The made-in-Pittsburgh film arrived on DVD on Tuesday. On Sunday, author turned director/screenwriter Stephen Chbosky will be competing for the best adapted screenplay honor at the Writers Guild of America ceremonies.
The awards honor outstanding writing in film, television, new media, videogames, news, radio and promotional writing, and graphic animation. They will be presented during simultaneous ceremonies in Los Angeles and New York.
"Perks" is in the same adapted screenplay category as: "Argo," "Life of Pi," "Lincoln" and "Silver Linings Playbook."
• The Harry Potter books are getting a makeover, the Associated Press reports. Scholastic Inc. announced Wednesday that new covers have been commissioned for U.S. trade paperback editions of J.K. Rowling's blockbuster series.

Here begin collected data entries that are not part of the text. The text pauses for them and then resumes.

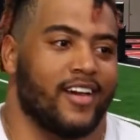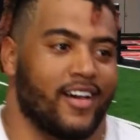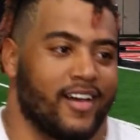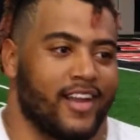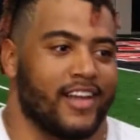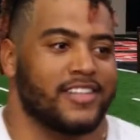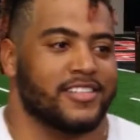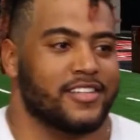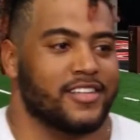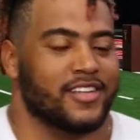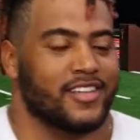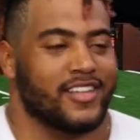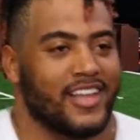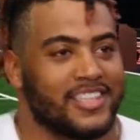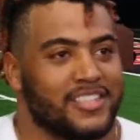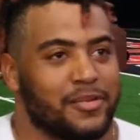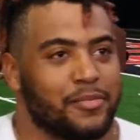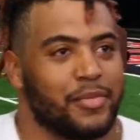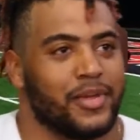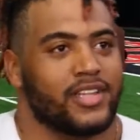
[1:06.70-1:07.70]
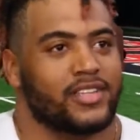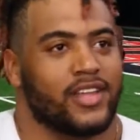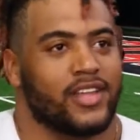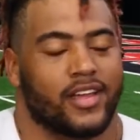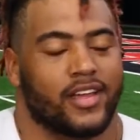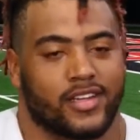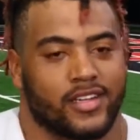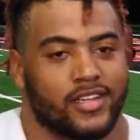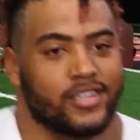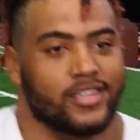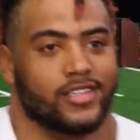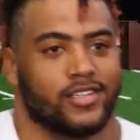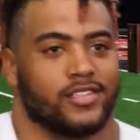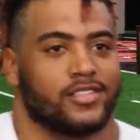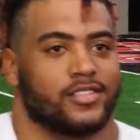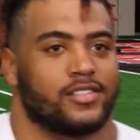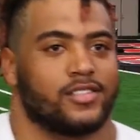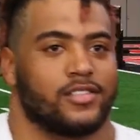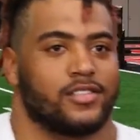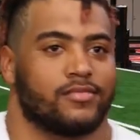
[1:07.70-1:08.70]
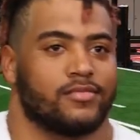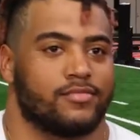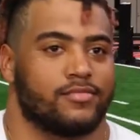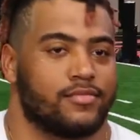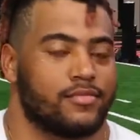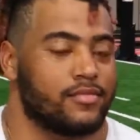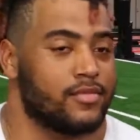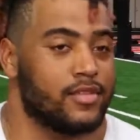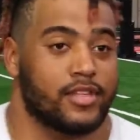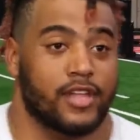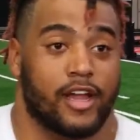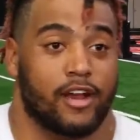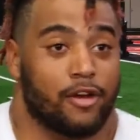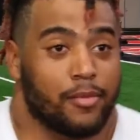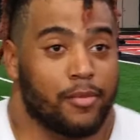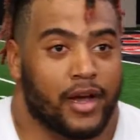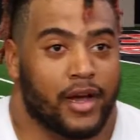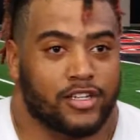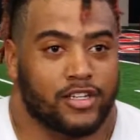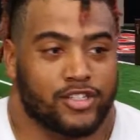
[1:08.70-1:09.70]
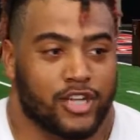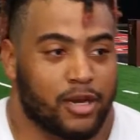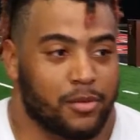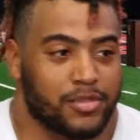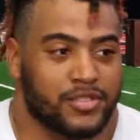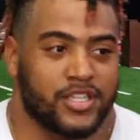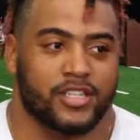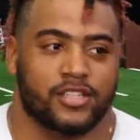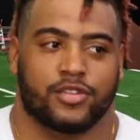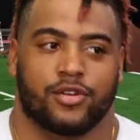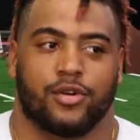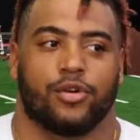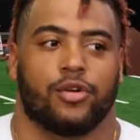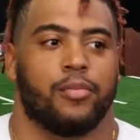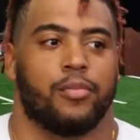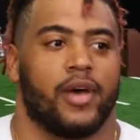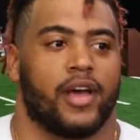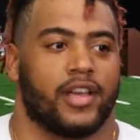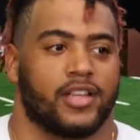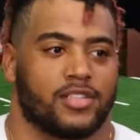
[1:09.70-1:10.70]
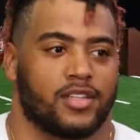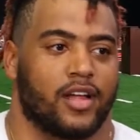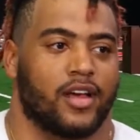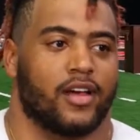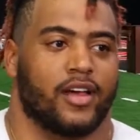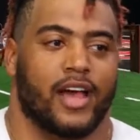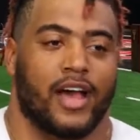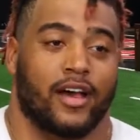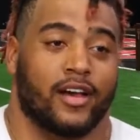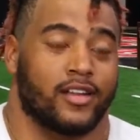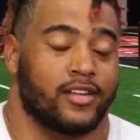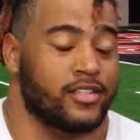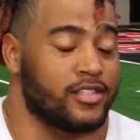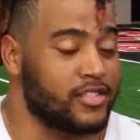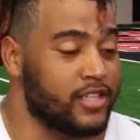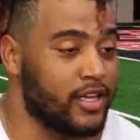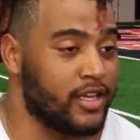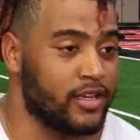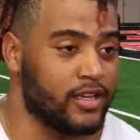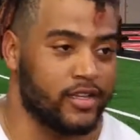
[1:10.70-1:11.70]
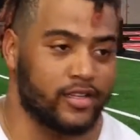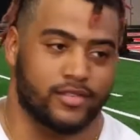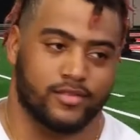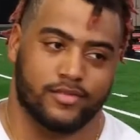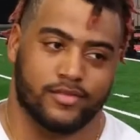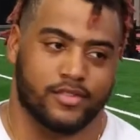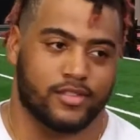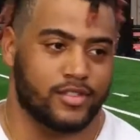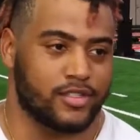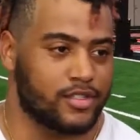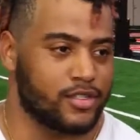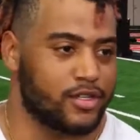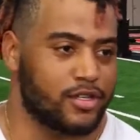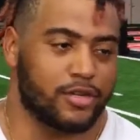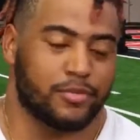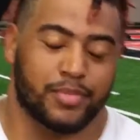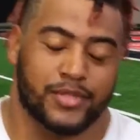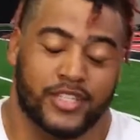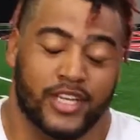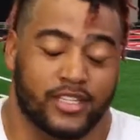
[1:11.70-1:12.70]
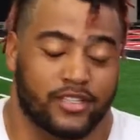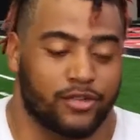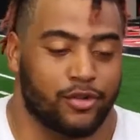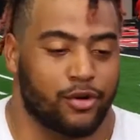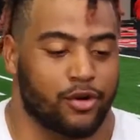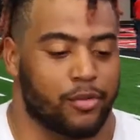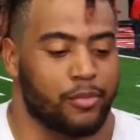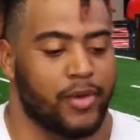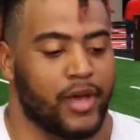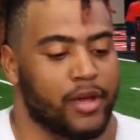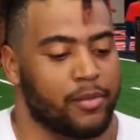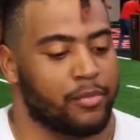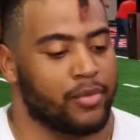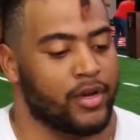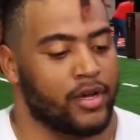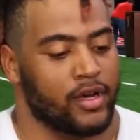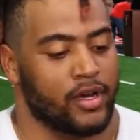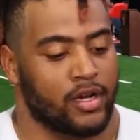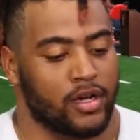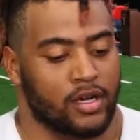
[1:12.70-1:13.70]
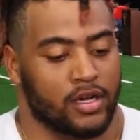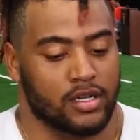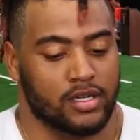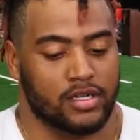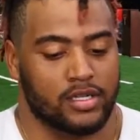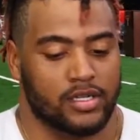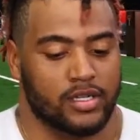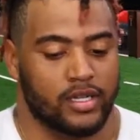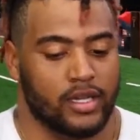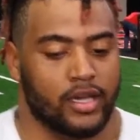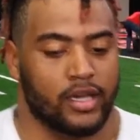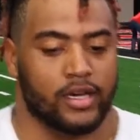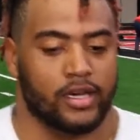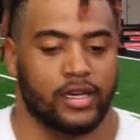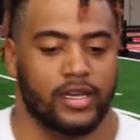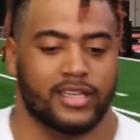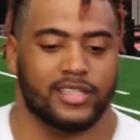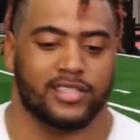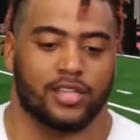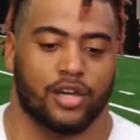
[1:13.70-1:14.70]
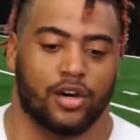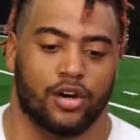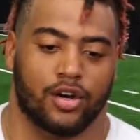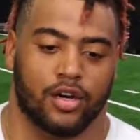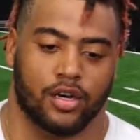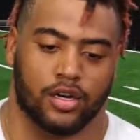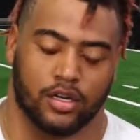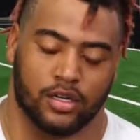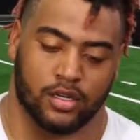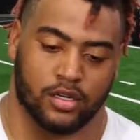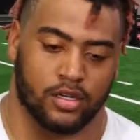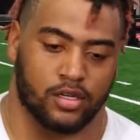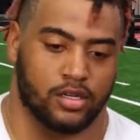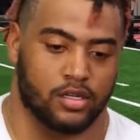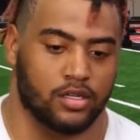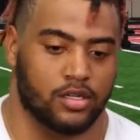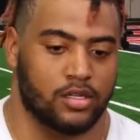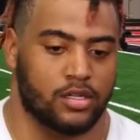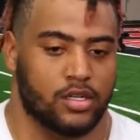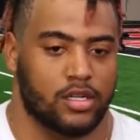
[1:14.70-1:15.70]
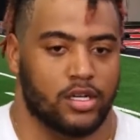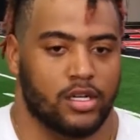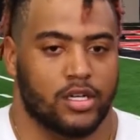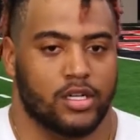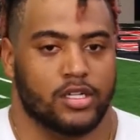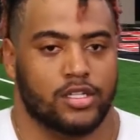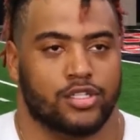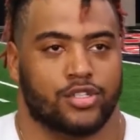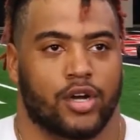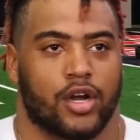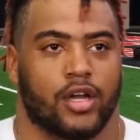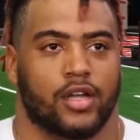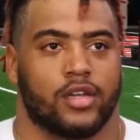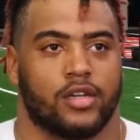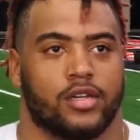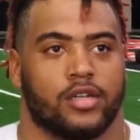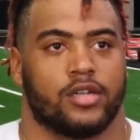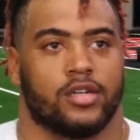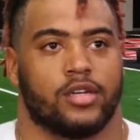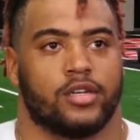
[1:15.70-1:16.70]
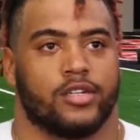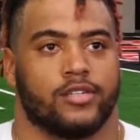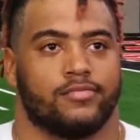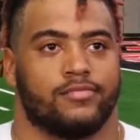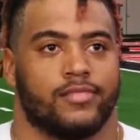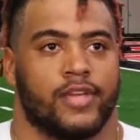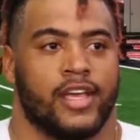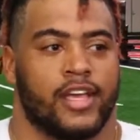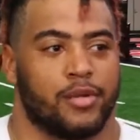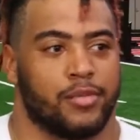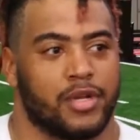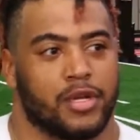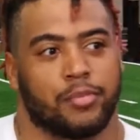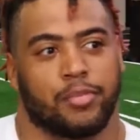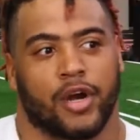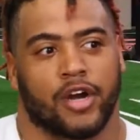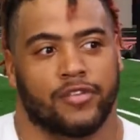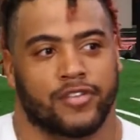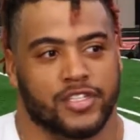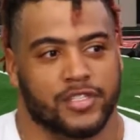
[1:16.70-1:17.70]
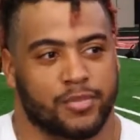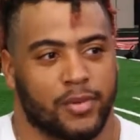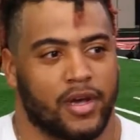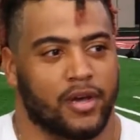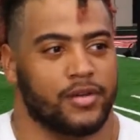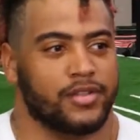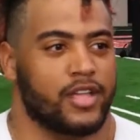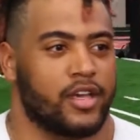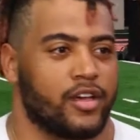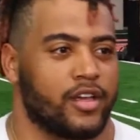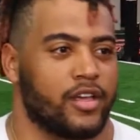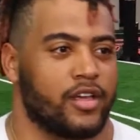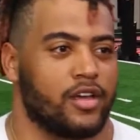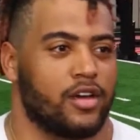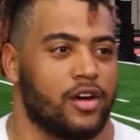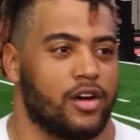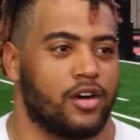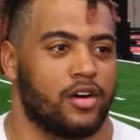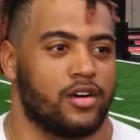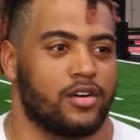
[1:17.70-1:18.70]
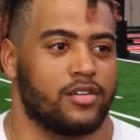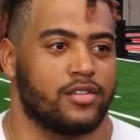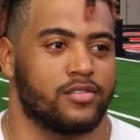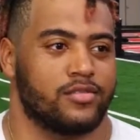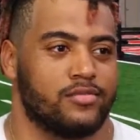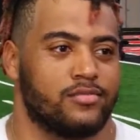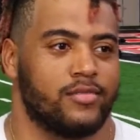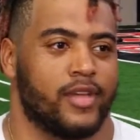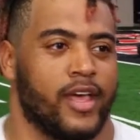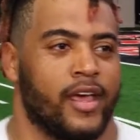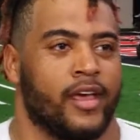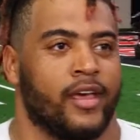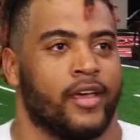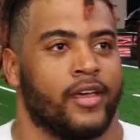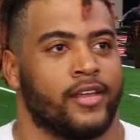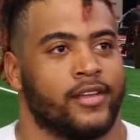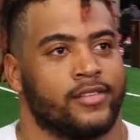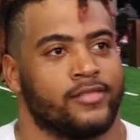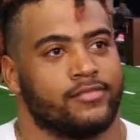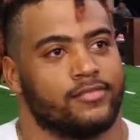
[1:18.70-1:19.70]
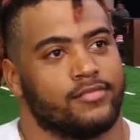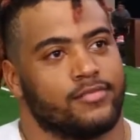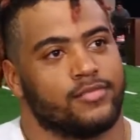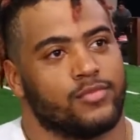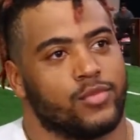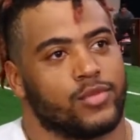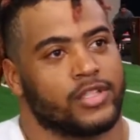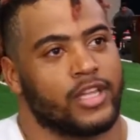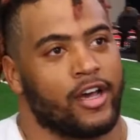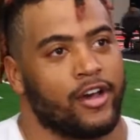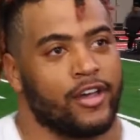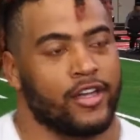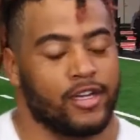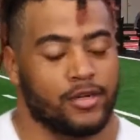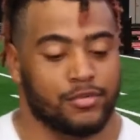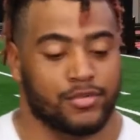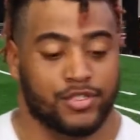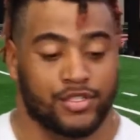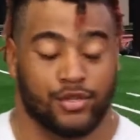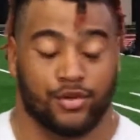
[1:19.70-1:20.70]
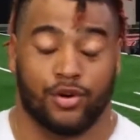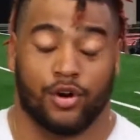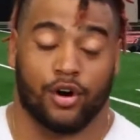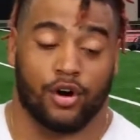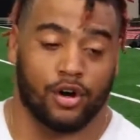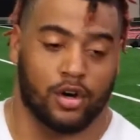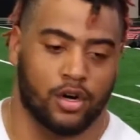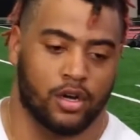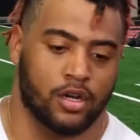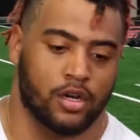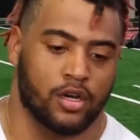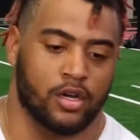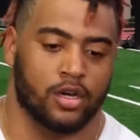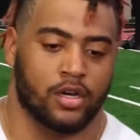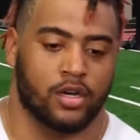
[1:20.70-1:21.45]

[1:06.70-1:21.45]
Yeah, that's a big thing, because everybody's trying to protect the quarterbacks. Like, I understand it, protect the quarterback, but it's hard trying to hit him in the perfect spot without getting called and without hitting him too hard.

The first new cover, for "Harry Potter and the Sorcerer's Stone," replaces Mary GrandPre's iconic sandy-colored design of Harry in flight with a purplish-blue street setting by graphic novelist Kazu Kibuishi.
The GrandPre illustrations will still be used for hardcovers and mass market paperbacks.
• The Academy of Motion Picture Arts and Sciences is accepting entries for its 2013 Academy Nicholl Fellowships in Screenwriting competition. As many as five $35,000 fellowships will be awarded in November.
Online applications, deadlines, rules and other details are available at www.oscars.org/nicholl.
Last year's competition drew a record 7,197 entries. Since the program's inception in 1985, 128 fellowships -- including to a Pittsburgher in 2006 -- have been awarded.
• The West Virginia Mountaineer Short Film Festival will show "Experyment 6" on March 16 at the WVU Creative Arts Center. Pittsburgh filmmaker and director Michael Lies will field questions from the audience.
The 23-minute sci-fi film takes a whimsical look at how some of the other planets in the solar system might view the shortcomings of humanity. It had its premiere at The Andy Warhol Museum and the famed Odeon Theater in Florence, Italy. It has also been showcased at numerous theaters worldwide.
• A March 22 DVD, Blu-ray and on-demand date for "Les Miserables" has been announced.